The US Military appears to have been doing no introspection on how August 2021 came to pass West Point’s Dean of Cadets told USMA graduates that West Point’s leadership sees no need to have cadets analyze Afghanistan’s strategic failure. The US Army Chief of Staff’s Reading List has been updated in the past year to include books on social justice and internet misinformation, but no additions to strategically analyze the failure of US generals and politicians in Afghanistan.1 Sadly, some of the best books on the US military leaders’ failure in Afghanistan were published nearly a decade before August 2021 and obviously were ignored by generals more concerned with promotion and fame than with making a stand for what was easily seen as a failed strategy for years. In the Graveyard of Empires (2010)2, Afghanistan the Perfect Failure3 (2012), Losing Small Wars4 (2011) are examples of books nowhere to be seen in US Army military professional development lists.
The honorable thing to do would have been for US generals to resign in protest. Honor is obviously a foreign thing to ‘leaders’ like GEN Mark Milley who was more interested in consorting with Chinese generals (the enemy) than looking after his charges.

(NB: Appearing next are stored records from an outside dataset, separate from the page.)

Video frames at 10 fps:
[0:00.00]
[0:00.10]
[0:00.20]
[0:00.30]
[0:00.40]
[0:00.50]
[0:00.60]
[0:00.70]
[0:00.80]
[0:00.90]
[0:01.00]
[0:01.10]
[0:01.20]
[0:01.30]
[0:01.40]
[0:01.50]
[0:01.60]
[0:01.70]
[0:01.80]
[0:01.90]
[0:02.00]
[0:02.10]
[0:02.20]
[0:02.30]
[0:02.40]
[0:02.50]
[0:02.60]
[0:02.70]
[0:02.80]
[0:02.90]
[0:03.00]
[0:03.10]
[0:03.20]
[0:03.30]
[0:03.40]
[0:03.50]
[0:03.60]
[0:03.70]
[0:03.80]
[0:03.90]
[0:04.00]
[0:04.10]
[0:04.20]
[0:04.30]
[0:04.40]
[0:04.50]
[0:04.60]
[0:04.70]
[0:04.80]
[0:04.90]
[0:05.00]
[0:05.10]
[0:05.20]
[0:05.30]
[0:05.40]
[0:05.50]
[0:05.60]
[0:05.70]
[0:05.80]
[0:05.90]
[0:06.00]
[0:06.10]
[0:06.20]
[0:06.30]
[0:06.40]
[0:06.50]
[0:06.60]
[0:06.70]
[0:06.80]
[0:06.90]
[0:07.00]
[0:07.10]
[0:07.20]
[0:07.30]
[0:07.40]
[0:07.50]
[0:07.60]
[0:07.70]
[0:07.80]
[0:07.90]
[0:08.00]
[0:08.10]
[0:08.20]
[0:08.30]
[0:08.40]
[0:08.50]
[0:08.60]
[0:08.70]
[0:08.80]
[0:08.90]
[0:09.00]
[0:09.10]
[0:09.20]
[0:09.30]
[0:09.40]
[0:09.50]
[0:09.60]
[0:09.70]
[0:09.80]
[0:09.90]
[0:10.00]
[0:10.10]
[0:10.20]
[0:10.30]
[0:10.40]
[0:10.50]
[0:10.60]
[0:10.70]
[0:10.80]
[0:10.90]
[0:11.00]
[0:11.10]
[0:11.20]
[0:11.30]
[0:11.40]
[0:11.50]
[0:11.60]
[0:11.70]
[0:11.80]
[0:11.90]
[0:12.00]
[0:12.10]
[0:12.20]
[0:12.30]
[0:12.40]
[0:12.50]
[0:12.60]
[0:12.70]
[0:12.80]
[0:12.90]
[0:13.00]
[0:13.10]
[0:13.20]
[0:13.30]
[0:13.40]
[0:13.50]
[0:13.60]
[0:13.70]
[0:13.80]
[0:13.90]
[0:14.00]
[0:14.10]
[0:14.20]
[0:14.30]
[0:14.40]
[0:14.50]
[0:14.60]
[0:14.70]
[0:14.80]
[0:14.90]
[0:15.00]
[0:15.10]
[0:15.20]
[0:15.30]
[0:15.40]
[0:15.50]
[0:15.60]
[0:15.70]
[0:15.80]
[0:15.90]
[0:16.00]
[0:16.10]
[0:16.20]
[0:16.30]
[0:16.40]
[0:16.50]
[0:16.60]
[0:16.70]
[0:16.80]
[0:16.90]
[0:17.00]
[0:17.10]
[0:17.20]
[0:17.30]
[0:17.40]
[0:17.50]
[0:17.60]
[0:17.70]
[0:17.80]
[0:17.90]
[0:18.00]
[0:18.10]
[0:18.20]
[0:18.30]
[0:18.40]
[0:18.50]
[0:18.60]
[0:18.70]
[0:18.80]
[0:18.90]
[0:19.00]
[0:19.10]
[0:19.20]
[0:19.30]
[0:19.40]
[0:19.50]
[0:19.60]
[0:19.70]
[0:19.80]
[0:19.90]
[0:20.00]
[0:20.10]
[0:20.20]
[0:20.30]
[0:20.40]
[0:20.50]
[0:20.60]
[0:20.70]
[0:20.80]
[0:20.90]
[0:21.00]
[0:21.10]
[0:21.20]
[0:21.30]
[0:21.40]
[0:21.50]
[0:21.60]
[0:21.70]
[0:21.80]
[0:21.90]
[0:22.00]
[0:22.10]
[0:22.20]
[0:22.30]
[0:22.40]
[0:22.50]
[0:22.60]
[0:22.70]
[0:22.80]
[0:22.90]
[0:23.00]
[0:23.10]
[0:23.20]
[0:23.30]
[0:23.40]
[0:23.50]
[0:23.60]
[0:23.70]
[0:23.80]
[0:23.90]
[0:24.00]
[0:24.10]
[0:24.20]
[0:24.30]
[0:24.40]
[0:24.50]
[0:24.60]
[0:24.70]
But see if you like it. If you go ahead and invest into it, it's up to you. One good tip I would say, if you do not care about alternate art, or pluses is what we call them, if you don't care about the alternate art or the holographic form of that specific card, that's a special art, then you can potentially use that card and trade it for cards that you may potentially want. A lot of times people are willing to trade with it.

Unlike most organizations like sports teams and corporations, the military rewards and promotes failed leaders instead of firing them and replacing them with leaders with integrity and a will to win.
The post Afghanistan Department of Defense has been busy promoting pronoun education5 and separating veterans for covid vaccine noncompliance (70% of whom received General Discharges)6. Morale is so low that US military is failing miserable to achieve its recruiting goals. 28 July 2022 saw Democrats take advantage of veterans by adding on $400 Billion in spending to a veteran benefit bill and politicizing the plight of veterans when the GOP blocked it and demanded a clean bill. Looking back, President Biden’s State of the Union address that called for veteran health benefits for toxic chemical injuries appears just to have been a ruse to fool America into more reckless spending.

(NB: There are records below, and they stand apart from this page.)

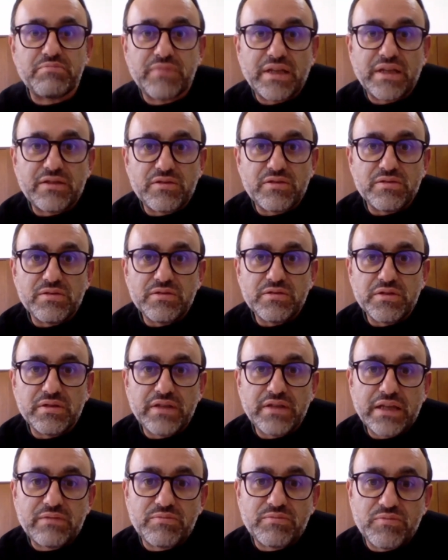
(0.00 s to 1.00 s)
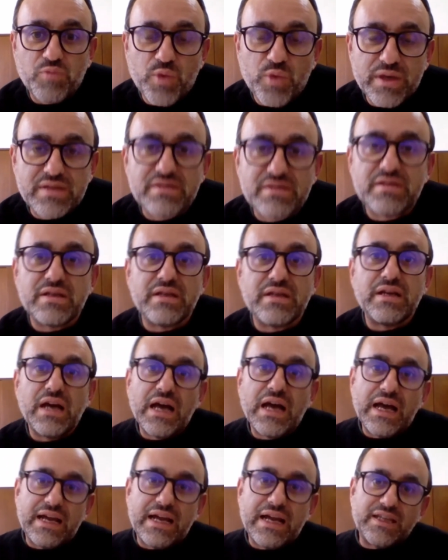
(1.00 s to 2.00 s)
that we
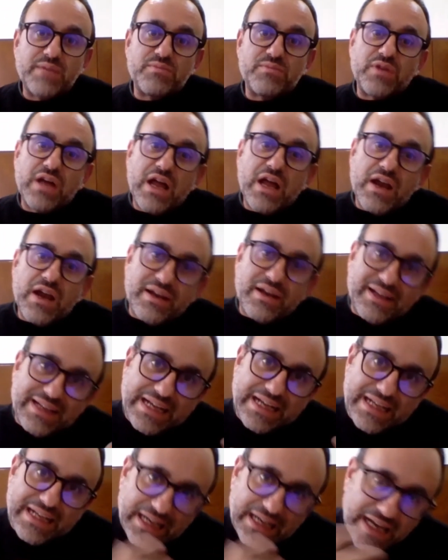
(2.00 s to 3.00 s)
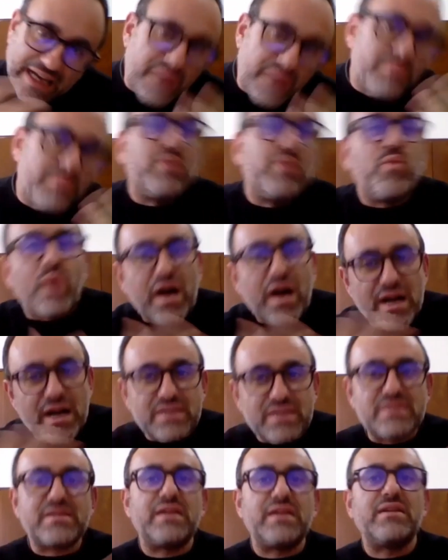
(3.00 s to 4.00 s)
see in terms labor
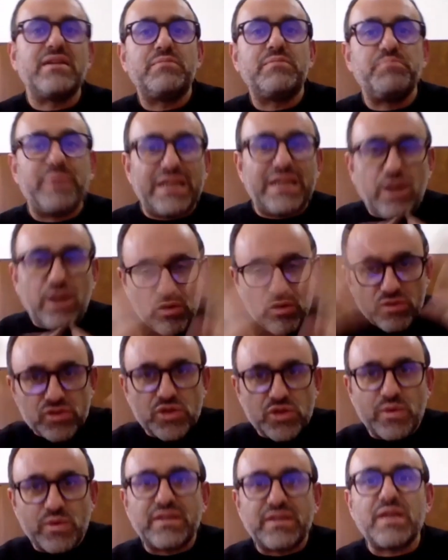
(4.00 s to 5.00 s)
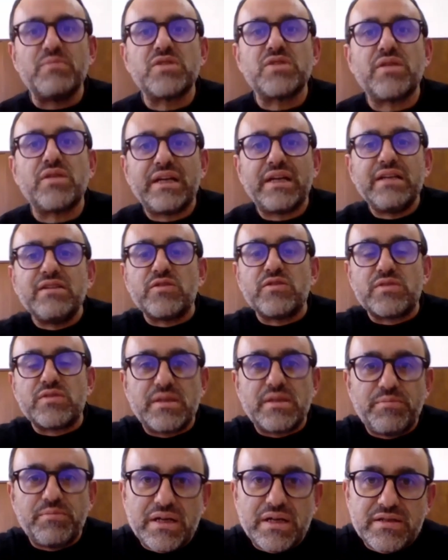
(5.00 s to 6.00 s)
wise, but also in terms of an
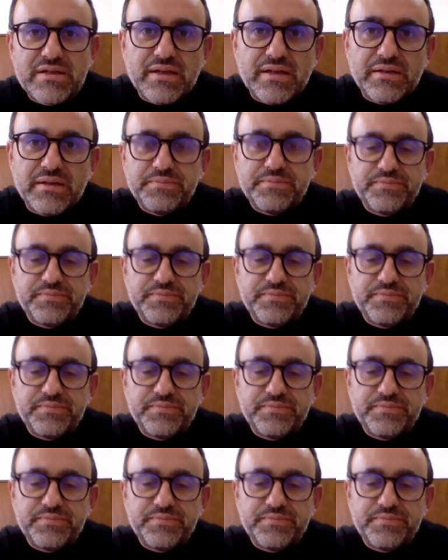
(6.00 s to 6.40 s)
industry per se?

Despite the best efforts of US military flag officers and politicians, the scars of the war will never be forgotten by those that truly matter. The sacrifice of the living and the dead was very real. Failed leaders such GEN Milley need to be remembered alongside traitors such as Benedict Arnold for their treachery and selfishness. While Afghanistan may have ultimately been ‘unwinnable,’ and missteps were made by both political parties, the manner in which the US ended its misadventure is unforgivable. US Voters and historians must never let President Biden and his Democrat supporters off the hook for their transgressions. Worse, the military’s leadership appears to have learned nothing and its senior leaders/advisors are destined to doom American to future disasters. Ironically, it was far left CNN’s own reporter who summed up the disaster best. “If This Isn’t Failure, What Does Failure Look Like Exactly?7”
John Hughes, MD
Emergency Physician
USMA Class of 1996 (#1 graduate)
3rd Generation West Pointer
4 combat tours of duty in Iraq and Afghanistan
1 www.army.mil/leaders/csa/readinglist as of 4 AUG 2022.
2 Jones, Seth. In the Graveyard of Empires. WW Norton & Company. 2009.
3 Cook, John. Afghanistan. The Perfect Failure. Xlibris Corporation. 2012.
4 Ledwidge, Frank. Losing Small Wars. Yale University Press. 2011.
5 Sicard, Sarah. “Where each military branch stands on pronoun use in signature blocks.” Militarytimes.com 7 Jan 2022;
6 Myers, Meghann, et al. “The vast majority of troops kicked out for vaccine refusal received general discharges.” Militarytimes.com 27 Apr 2022,
7 Joyella, Mark. “CNN’s Clarise Ward in Afghanistan: ‘If This Isn’t Failure, What Does Failure Look Like Exactly?’” Forbes.com 19 AUG 2021.